Assignment.
All entries below must be retyped exactly, though pictures are to be skipped.

Data for processing.
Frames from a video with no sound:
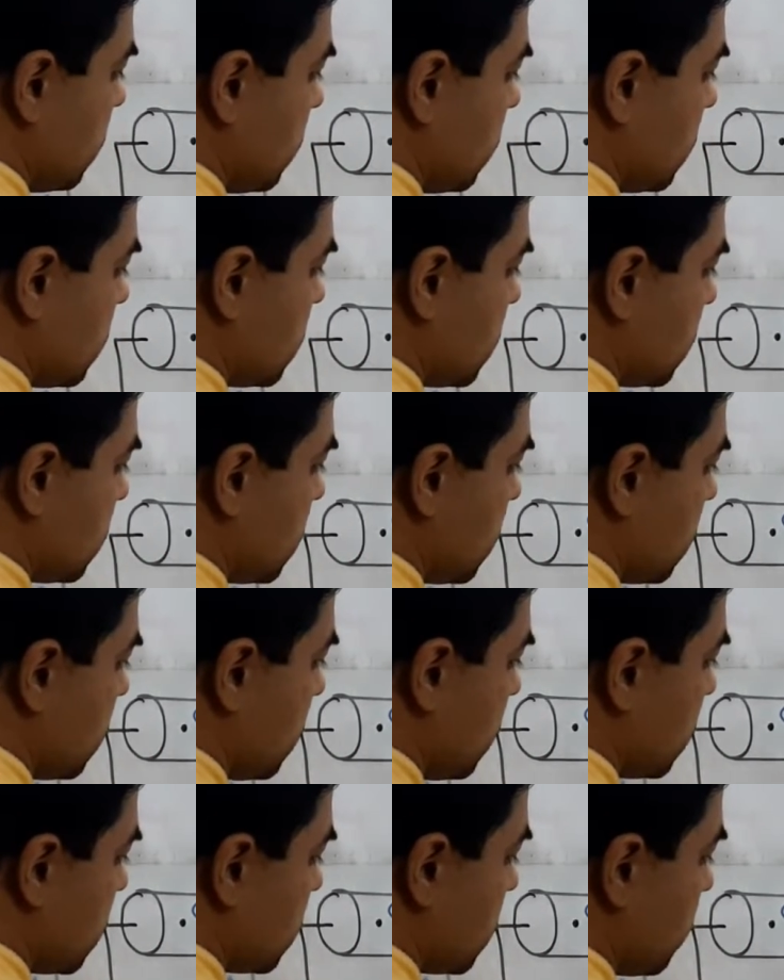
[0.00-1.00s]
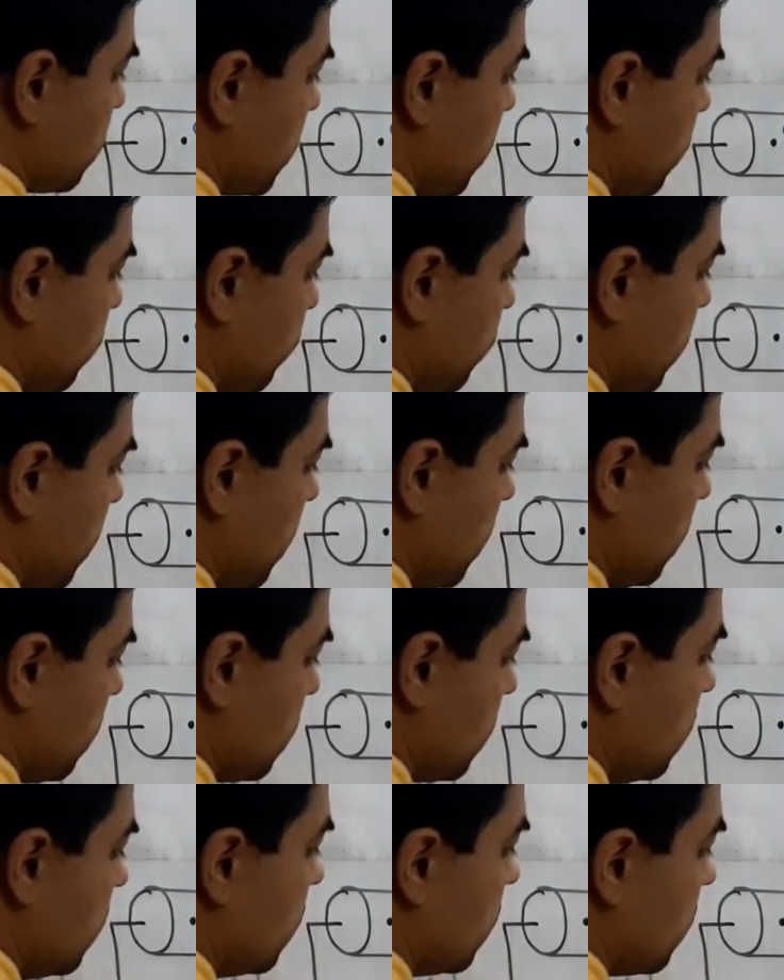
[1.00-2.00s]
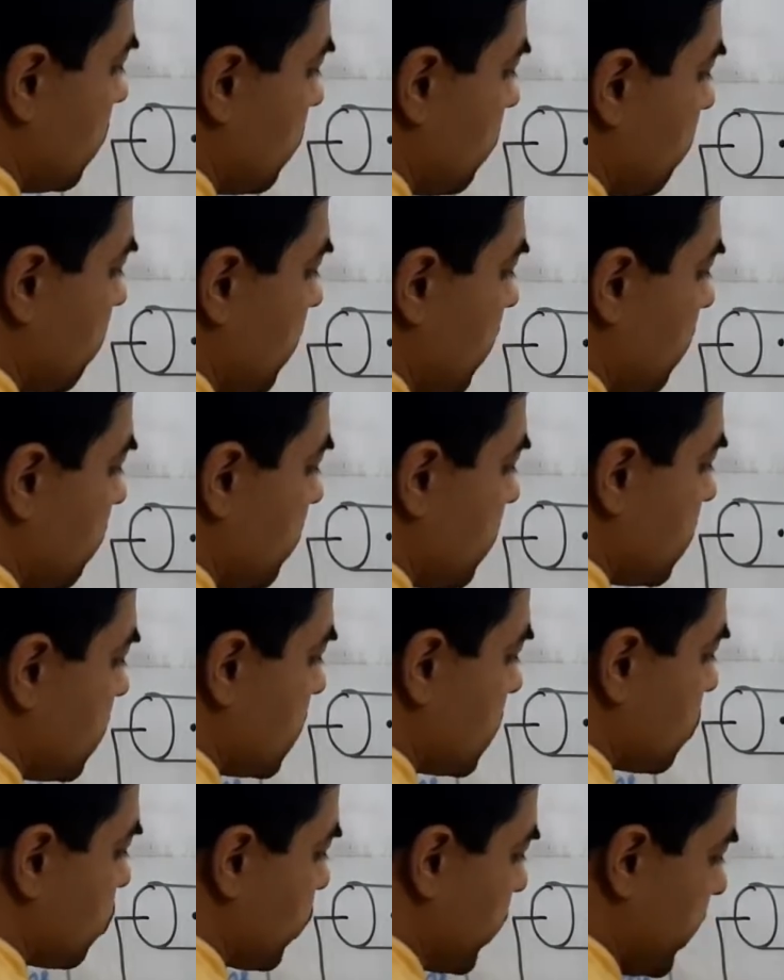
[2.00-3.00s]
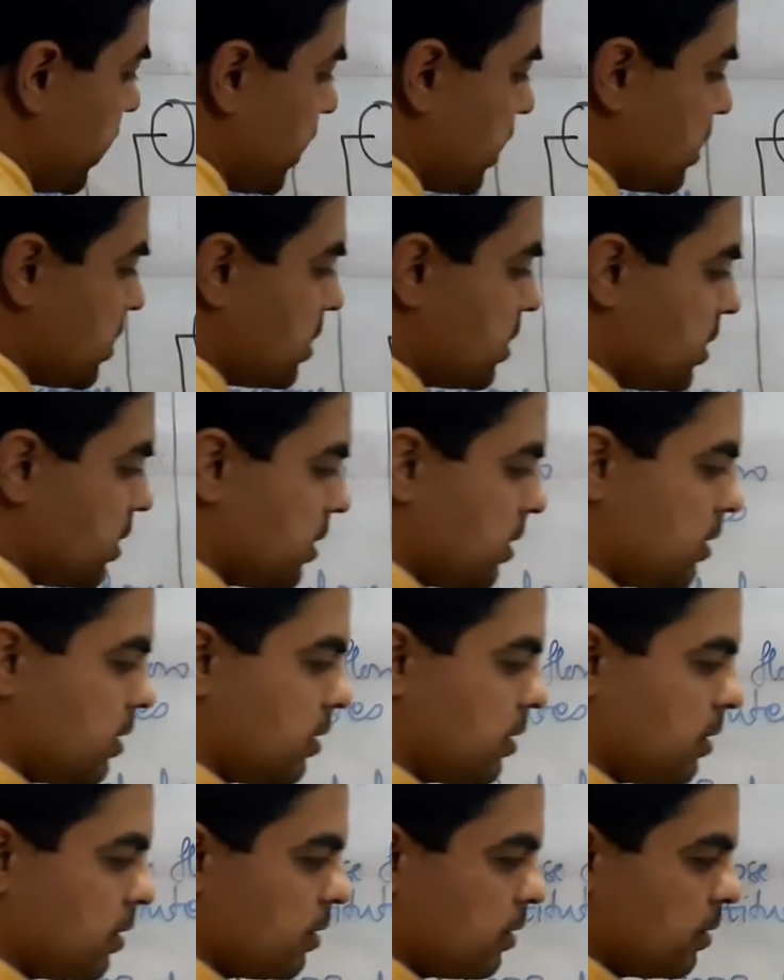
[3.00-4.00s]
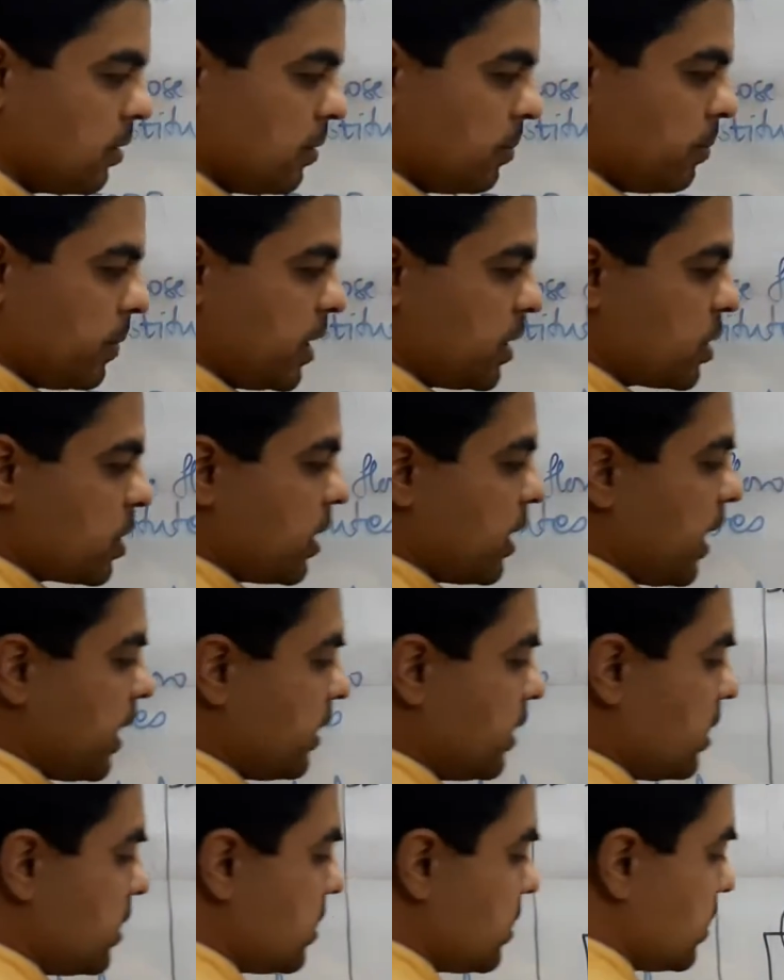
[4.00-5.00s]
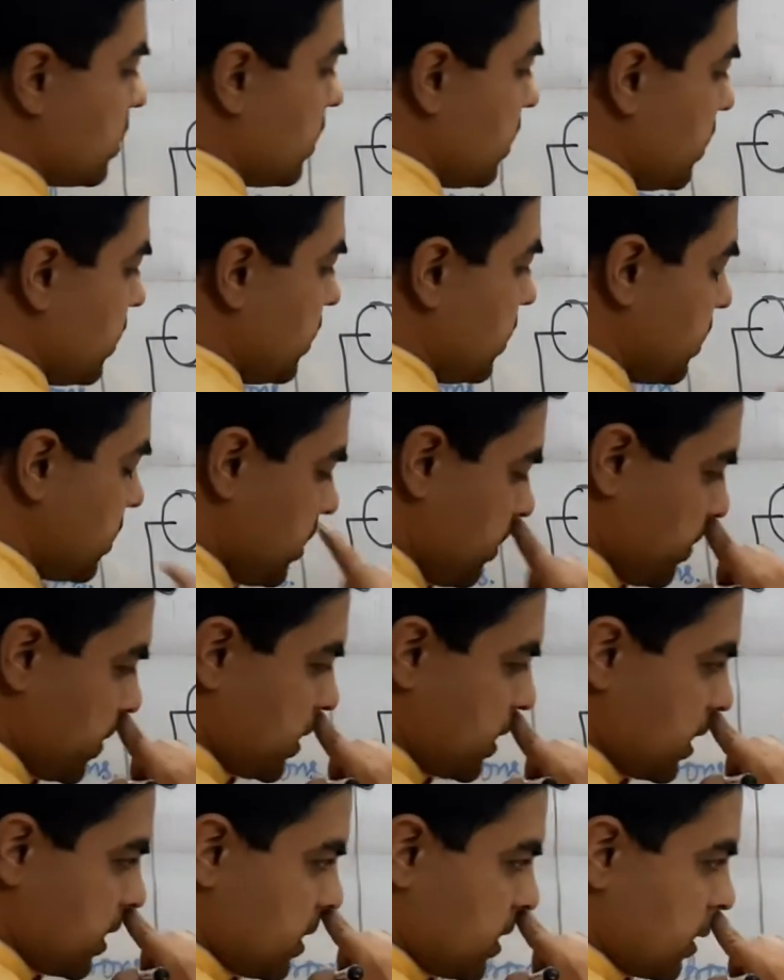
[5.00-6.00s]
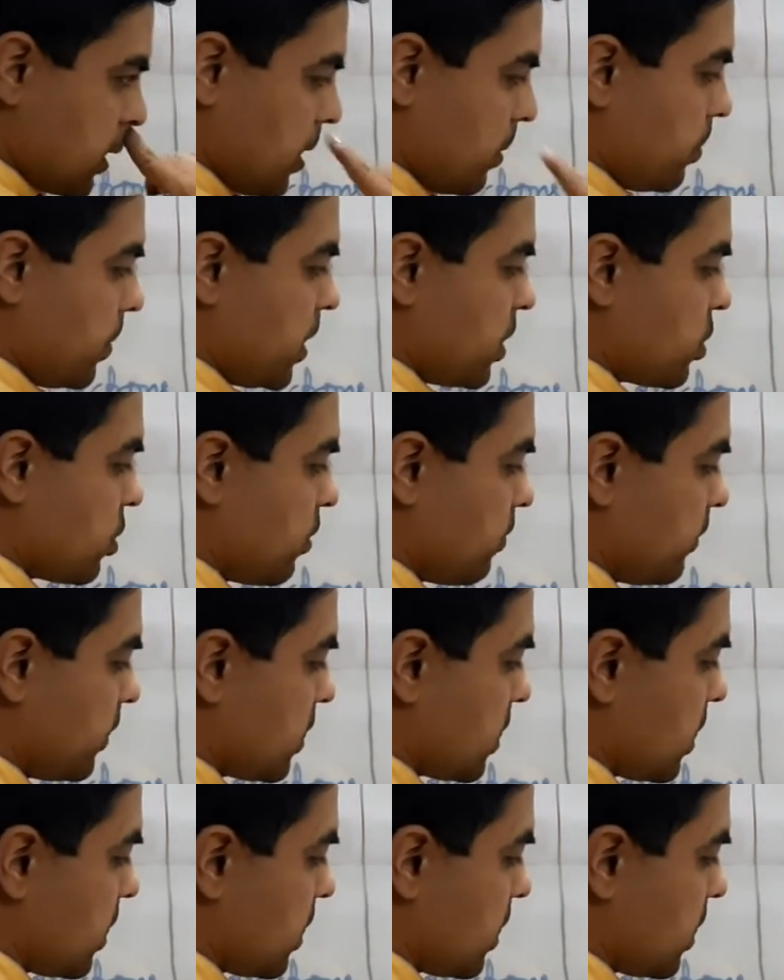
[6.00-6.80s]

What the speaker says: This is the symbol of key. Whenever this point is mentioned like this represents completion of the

Reply to the exercise.
Frames from a video with no sound:
[0.00-1.00s]
[1.00-2.00s]
[2.00-3.00s]
[3.00-4.00s]
[4.00-5.00s]
[5.00-6.00s]
[6.00-6.80s]

What the speaker says: This is the symbol of key. Whenever this point is mentioned like this represents completion of the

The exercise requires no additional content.